Präsident Phuc hat hingegen Gründe für seinen Rücktritt angeführt: Er wolle die politische Verantwortung für Korruptionshandlungen seiner Mitarbeiter im Zusammenhang mit Medizinprodukten übernehmen. Es geht um den überteuerten Coronatest Viet A, den eine vietnamesische Kleinfirma mit erheblicher staatlicher Unterstützung 2020 entwickelte und im großen Stil vertrieb. Die Firma zahlte reichlich Bestechungsgelder an hohe Politiker, um den Vertrieb anzukurbeln. Mehrere Politiker waren deswegen festgenommen worden, darunter zwei Minister. Und Präsident Phuc war damals Ministerpräsident.

Das ist allerdings nur die halbe Wahrheit und sie erklärt nicht, warum der Rücktritt ausgerechnet in der Woche des vietnamesischen Neujahrsfestes erfolgte. Was nicht gesagt wurde: Auch gegen die Ehefrau von Phuc wird wegen der Coronatests ermittelt, mehrere ihrer Verwandten waren erst letzte Woche festgenommen worden. Damit wuchs der politische Druck auf Phuc.

Der zurückgetretene 68-jährige Staatspräsident stammt aus einer Politikerfamilie im Süden Vietnams und hat Jura studiert. Er wurde dem Wirtschaftsflügel innerhalb der Kommunistischen Partei zugerechnet. Seit die Flügelkämpfe ab 2016 stärker aufflammten und mehrere Vertreter des Wirtschaftsflügels abgesetzt und vor Gericht gestellt wurden, verhielt sich Phuc flügelneutral und konnte politisch weiter aufsteigen.

Streit um den Nachfolger

Hinter den Kulissen wird heftig um den Nachfolger Phucs gestritten. Die größten Ambitionen werden dem 65-jährigen Innenminister To Lam zugesprochen, einem innenpolitischen Hardliner mit erheblicher krimineller Energie. Er hat die Unterstützung Chinas, was in Vietnam nicht ganz unwichtig ist. To Lam war es, der 2017 die Entführung des abtrünnigen Wirtschaftsfunktionärs Trinh Xuan Thanh aus Berlin nach Hanoi in Auftrag gab und den Entführten in der slowakischen Hauptstadt Bratislava persönlich in Empfang nahm. Es ist nicht ausgeschlossen, dass es einen deutschen Haftbefehl gegen ihn gibt. Die Generalbundesanwaltschaft äußert sich generell nicht zu offenen Haftbefehlen, um die Betroffenen nicht zu warnen.

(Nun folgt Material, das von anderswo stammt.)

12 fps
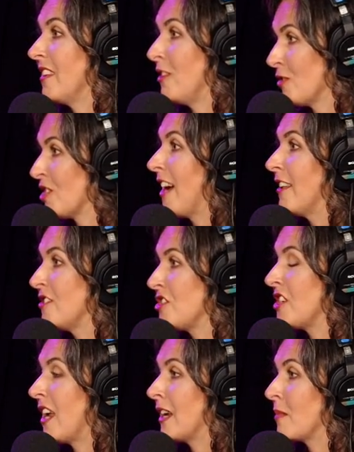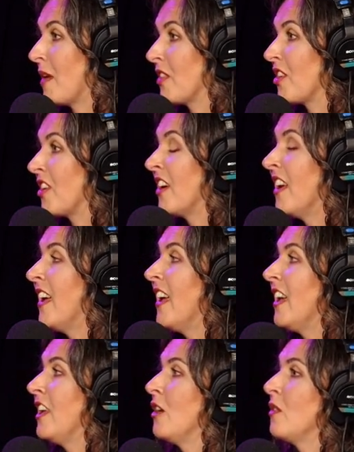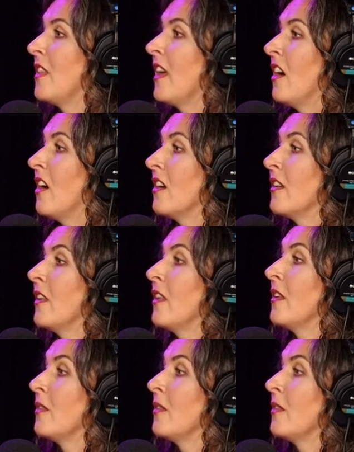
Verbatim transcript: your child's genetic mother you know they are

Die Sache ist brisant, weil Bundespräsident Frank-Walter Steinmeier vietnamesischen Zeitungsberichten zufolge im Februar einen offiziellen Besuch in Vietnam plant; demnach laufen dafür die Vorbereitungen. Das Bundespräsidialamt hat das auf mehrfache Anfrage weder bestätigt noch dementiert. Als Bundeskanzler Olaf Scholz letzten Herbst in Vietnam war, wurde er zwar von zahlreichen Ministern em pfangen, nicht aber von To Lam.

Eine andere in den sozialen Netzwerken diskutierte Option wäre, dass Parteichef Nguyen Phu Trong den Job des Staatsoberhauptes übergangsweise mit erledigt. Das hatte er bereits ab 2018 gut zwei Jahre lang getan, weil sich die Führungsriege auf keinen Kandidaten einigen konnte. Der Parteichef ist allerdings inzwischen 78 Jahre alt und die Legislaturperiode endet erst 2026.